Editor: M. Thomas P. Gilbert, Natural History Museum of Denmark, Denmark

Received: August 1, 2011; Accepted: November 4, 2011; Published: November 30, 2011

Copyright: © 2011 Knierim et al. This is an open-access article distributed under the terms of the Creative Commons Attribution License, which permits unrestricted use, distribution, and reproduction in any medium, provided the original author and source are credited.

Funding: This study was supported by grants from the Deutsche Forschungsgemeinschaft (SFB 665 C4 and NeuroCure Cluster of Excellence, Exc257; http://www.dfg.de) and from the Einstein Stiftung Berlin (A-2011-63; http://www.einsteinfoundation.de). The funders had no role in study design, data collection and analysis, decision to publish, or preparation of the manuscript.

Competing interests: The authors have declared that no competing interests exist.

Introduction

In the last few years Next Generation Sequencing (NGS) technologies have fundamentally changed genomic research and have opened up many new research areas and novel diagnostic applications. Targeted sequencing of all human exons has already led to the discovery of many genetic defects, providing new insights into the pathophysiology of inherited diseases [1]–[3]. These larger projects were all performed in dedicated, highly specialized centers for genomic research. However, NGS technology recently also entered the realm of routine diagnostics, demanding a further streamlining and simplification of the sample processing pipeline. Common to most sample preparation protocols, the starting material consists of high molecular weight double-stranded DNA that has to be fragmented.

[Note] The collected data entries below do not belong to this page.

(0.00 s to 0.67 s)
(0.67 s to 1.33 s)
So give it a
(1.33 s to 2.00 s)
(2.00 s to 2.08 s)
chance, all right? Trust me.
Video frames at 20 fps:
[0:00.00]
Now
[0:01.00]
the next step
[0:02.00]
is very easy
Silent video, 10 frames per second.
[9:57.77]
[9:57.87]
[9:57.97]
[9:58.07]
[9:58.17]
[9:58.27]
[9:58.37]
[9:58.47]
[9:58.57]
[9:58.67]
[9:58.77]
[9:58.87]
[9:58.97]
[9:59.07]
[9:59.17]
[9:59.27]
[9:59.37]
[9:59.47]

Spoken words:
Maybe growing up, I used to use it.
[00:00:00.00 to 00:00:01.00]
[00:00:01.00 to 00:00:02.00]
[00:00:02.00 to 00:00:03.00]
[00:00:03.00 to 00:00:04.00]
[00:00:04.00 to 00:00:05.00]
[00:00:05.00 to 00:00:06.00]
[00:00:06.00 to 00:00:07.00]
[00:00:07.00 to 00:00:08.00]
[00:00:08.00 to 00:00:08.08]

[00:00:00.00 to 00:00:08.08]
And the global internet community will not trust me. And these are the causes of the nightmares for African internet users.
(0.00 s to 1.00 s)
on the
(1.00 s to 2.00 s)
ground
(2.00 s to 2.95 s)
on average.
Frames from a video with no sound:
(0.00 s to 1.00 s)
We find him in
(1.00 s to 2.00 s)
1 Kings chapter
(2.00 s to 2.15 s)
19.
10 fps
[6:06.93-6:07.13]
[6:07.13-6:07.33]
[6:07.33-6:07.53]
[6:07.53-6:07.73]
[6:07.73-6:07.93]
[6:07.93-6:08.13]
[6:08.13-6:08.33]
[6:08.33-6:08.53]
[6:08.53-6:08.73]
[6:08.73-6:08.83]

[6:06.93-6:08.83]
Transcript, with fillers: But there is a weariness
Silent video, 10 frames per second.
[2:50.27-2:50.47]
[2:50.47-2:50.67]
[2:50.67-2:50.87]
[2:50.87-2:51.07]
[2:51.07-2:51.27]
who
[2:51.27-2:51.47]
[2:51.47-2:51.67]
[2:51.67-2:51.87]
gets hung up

One commonly used method is DNA shearing via nebulization. Compressed nitrogen or air forces input DNA repeatedly through a small hole producing random mechanically sheared fragments leading to a heterogeneous mix of double-stranded DNA molecules containing 3′- or 5′ overhangs as well as blunt ends. Sonication is another method to fragment DNA. Samples are subjected to ultrasonic waves, whose vibrations produce gaseous cavitations in the liquid that shear or break high molecular weight DNA molecules through resonance vibration. Finally, enzymatic DNA digestion might be an effective alternative to the random shearing methods. Recently, a commercial enzymatic fragmentation kit (NEBNext™, New England Biolabs, Ipswich, MA) has become available, which generates random DNA fragments between 100 and 800 bp length, depending on the incubation time. NEBNext™ dsDNA Fragmentase is a mix of two enzymes, one randomly generating nicks in the dsDNA and the other one cutting the strand opposite to the nicks. The ensuing dsDNA fragments contain short overhangs, as well as 5′-phosphates and 3′-OH-groups. Finally, single stranded overhangs and DNA fragments that have been nicked but not cut on the opposite strand have to be repaired by Escherichia coli DNA ligase.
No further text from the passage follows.